In the early years, the Canadian restaurant Saskatchewan occupied the space. Its highly visible illuminated sign initially gave the building the nickname “Saskatchewan high-rise”.

Later, the nightclub Turn Tower used the premises, becoming particularly popular within the West Berlin art scene in the 1980s. After several years of vacancy, the Solar Bar opened there in December 2005.

On the ground floor, there was a nine-pin bowling alley until the early 2010s, as well as, for a short time, the Café Europa, where cars could also be purchased. In 2014, a branch of the supermarket chain Lidl opened on the ground floor. Since 2019, the basement has housed the Basement Boulderstudio.

A fallout shelter for around 3,100 people was opened beneath the Excelsiorhaus in 1976. It included medical rooms, a soup kitchen, 40 toilets and washbasins, and its own well at a depth of 60 m. The emergency power generator ran on diesel fuel and consumed 50 liters per hour. The tanks held up to 27,000 liters, allowing occupants to remain sheltered for up to 14 days.

== Features ==

The building's metal windows do not open in the usual side-hinged manner; instead, they are mounted at the top and bottom in the center and rotate along a vertical axis. This allows the exterior side to be turned inward for cleaning, significantly simplifying maintenance.

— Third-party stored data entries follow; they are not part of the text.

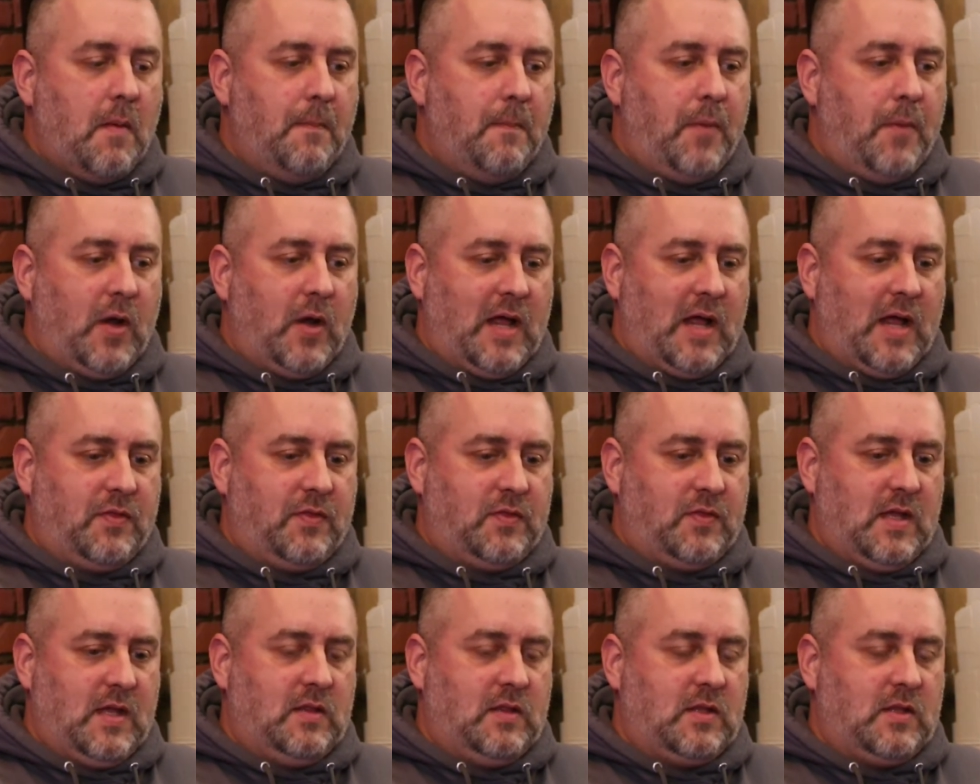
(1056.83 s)
But I
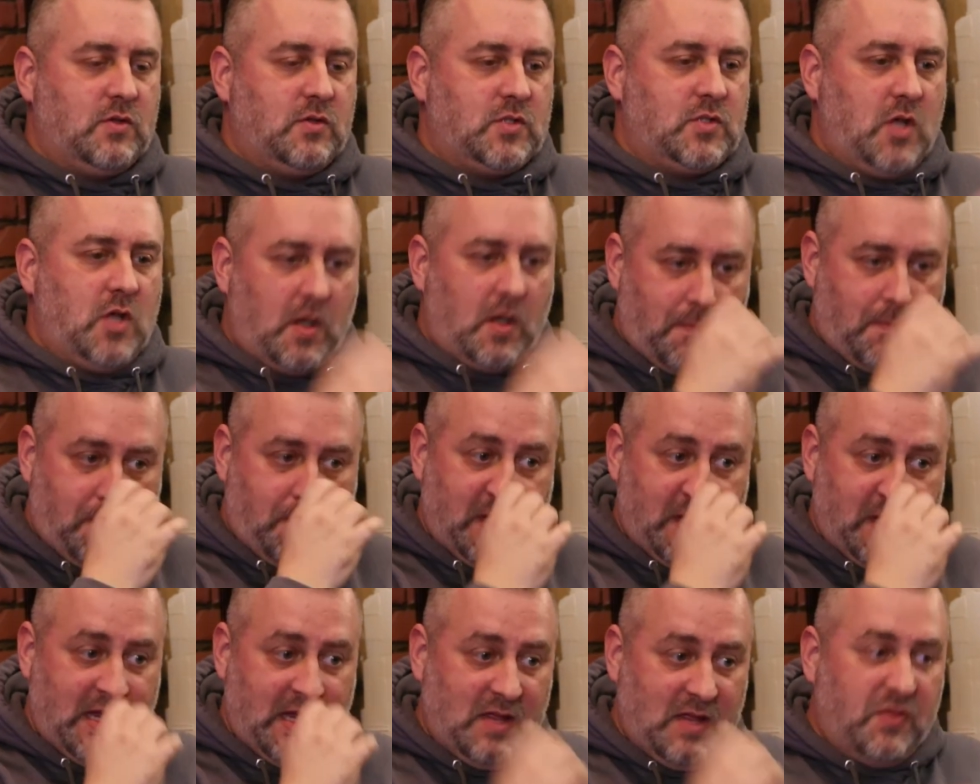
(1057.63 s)
think there's going to
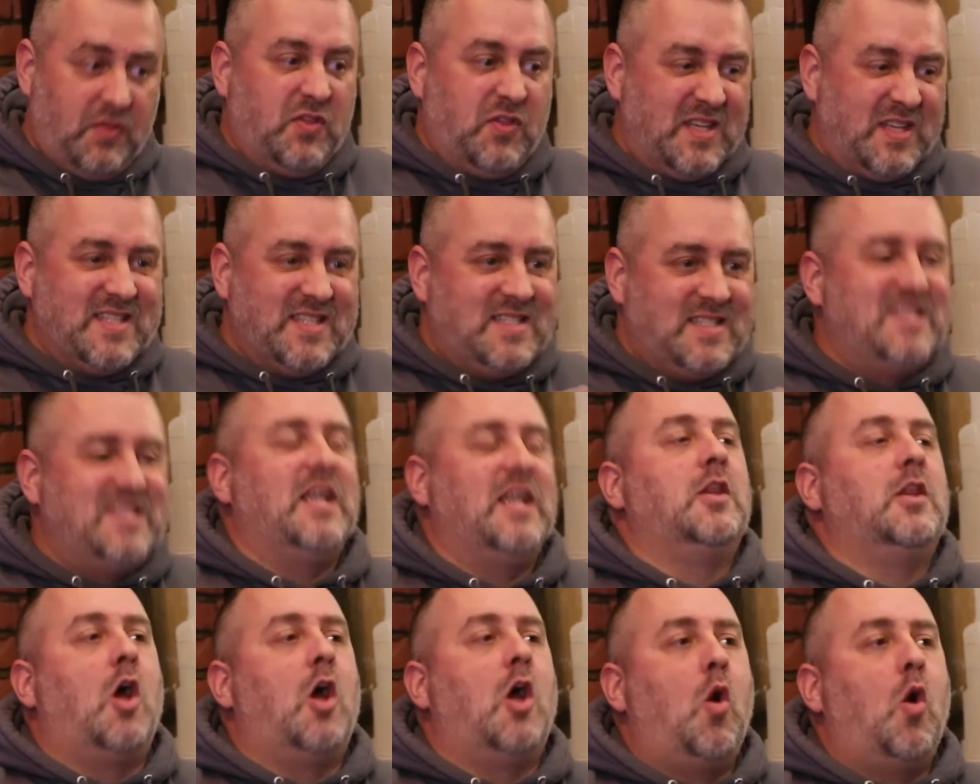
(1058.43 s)
be the
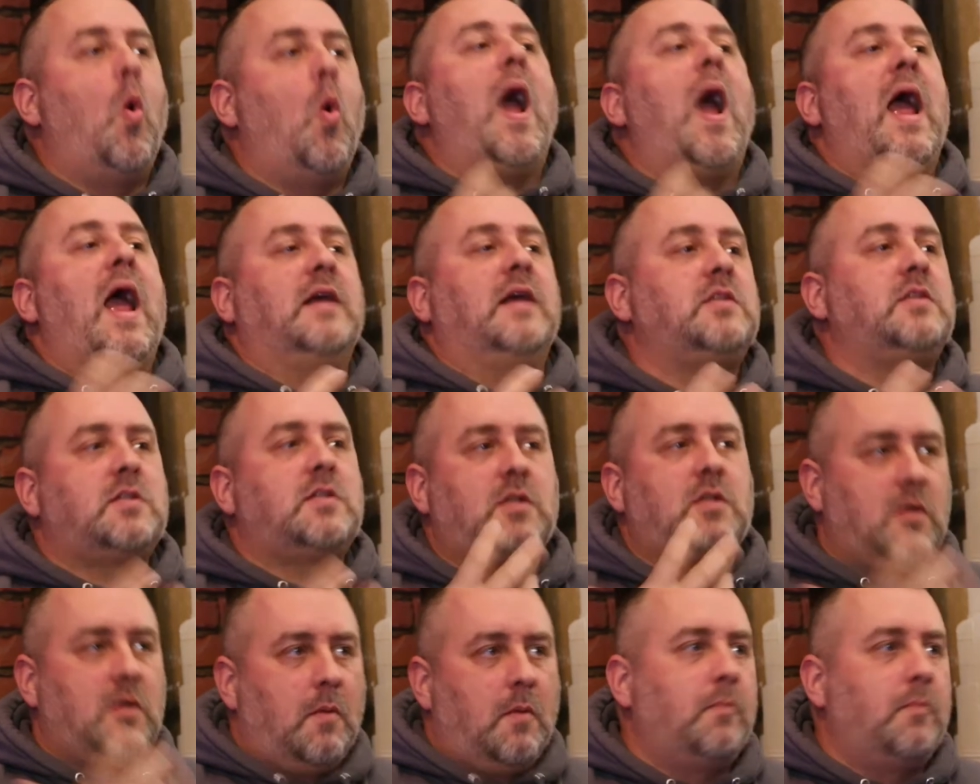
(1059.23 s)
Zillow
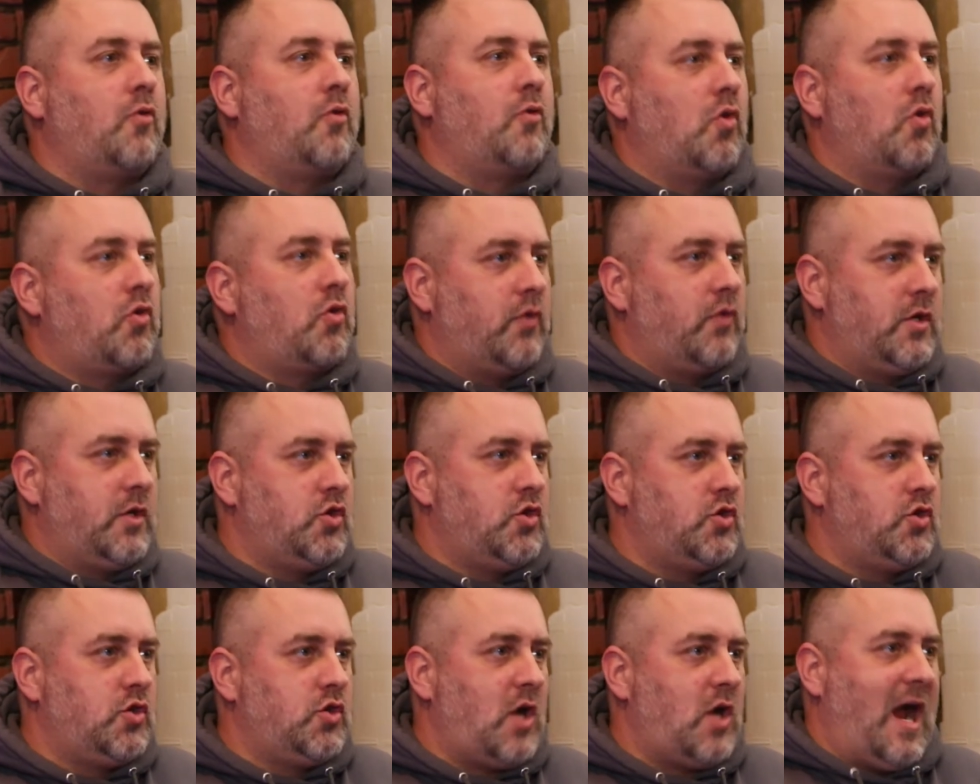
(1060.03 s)
esque
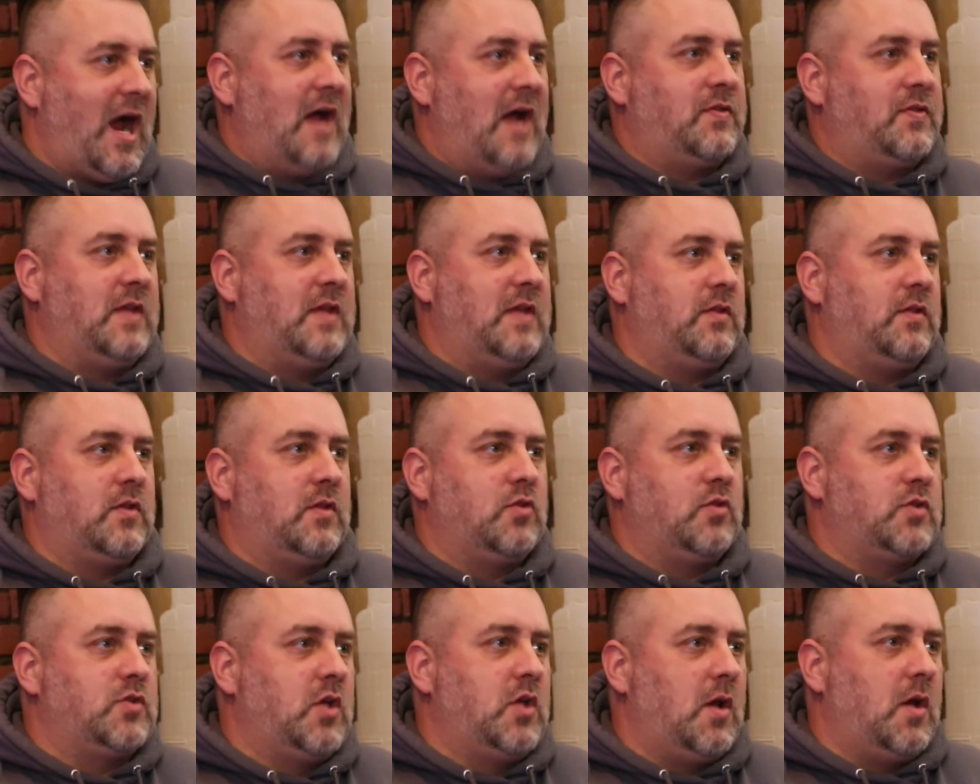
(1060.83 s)
brokerage. I think
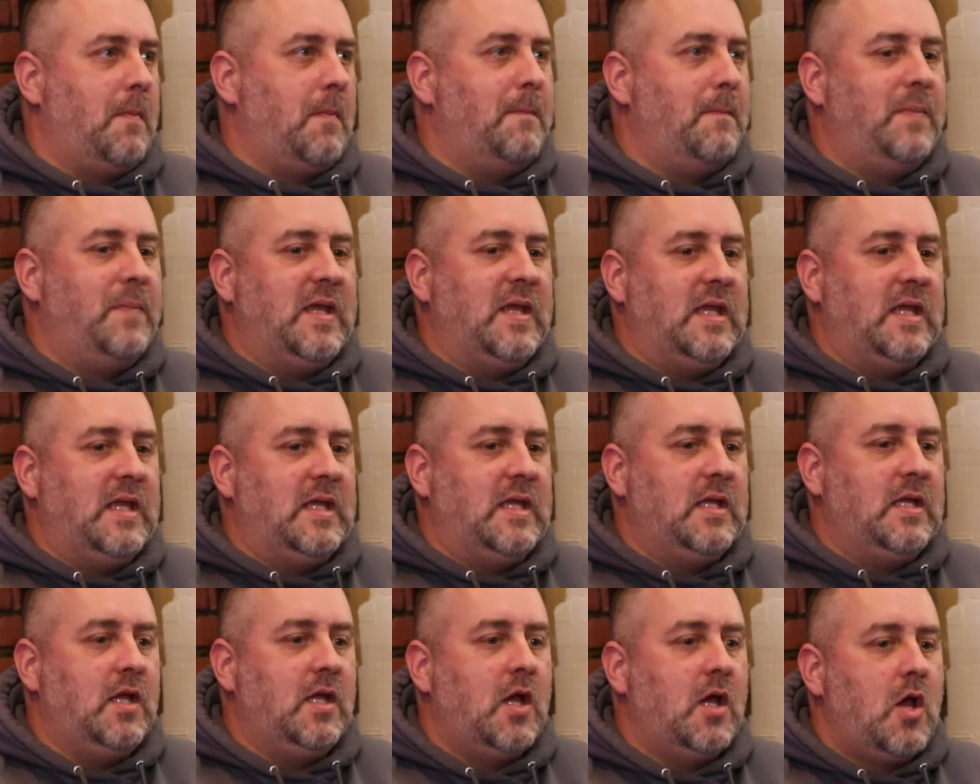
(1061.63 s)
there's going to
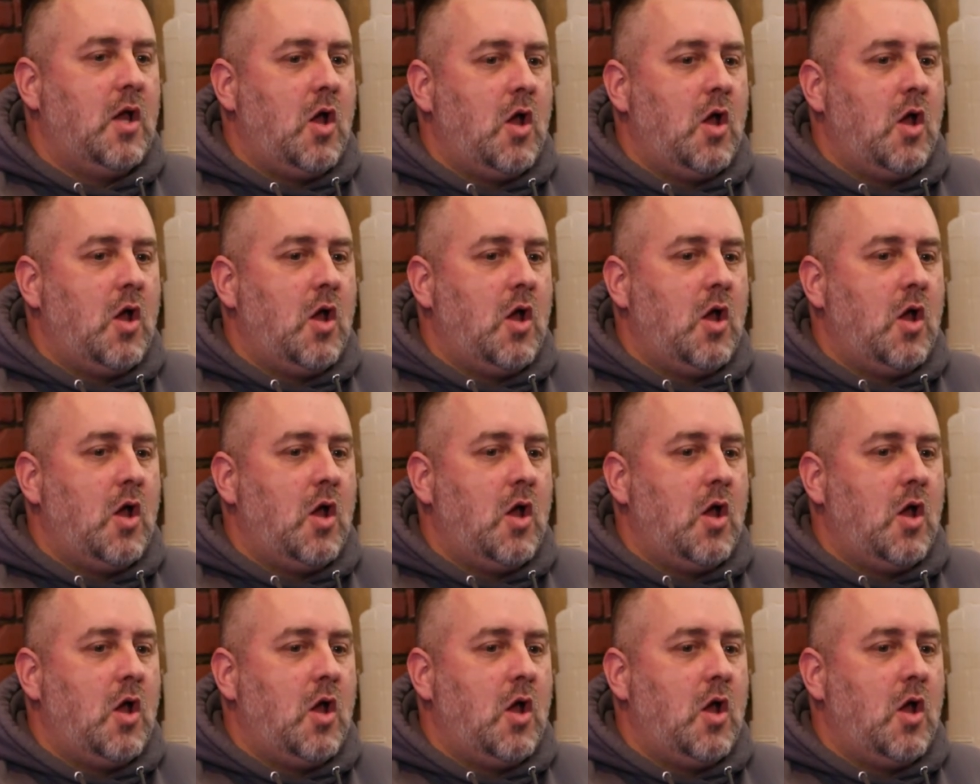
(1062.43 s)
be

Since 2013, an art installation has been mounted on the façade facing Stresemannstraße. It consists of elongated panels distributed across the façade, printed with a pixelated cloud sky.

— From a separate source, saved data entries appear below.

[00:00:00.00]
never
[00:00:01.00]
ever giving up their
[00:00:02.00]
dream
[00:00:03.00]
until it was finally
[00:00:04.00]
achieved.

In October 2017, the documentary film Berlin Excelsior, produced by Peter Rommel, premiered at the Hof International Film Festival. Director Erik Lemke—himself a resident—focuses on the postwar building, whose fluctuating history between ambitious plans and foreclosure is suggested through archival footage from Sender Freies Berlin. The film portrays residents “who unsuccessfully attempt to realize the promises of happiness of our society”, while largely avoiding interviews and voice-over narration.

On 2 July 2014, a brutal murder occurred in the Excelsiorhaus that attracted national attention. The victim was killed with 67 stab wounds. According to media reports, it was a crime of passion.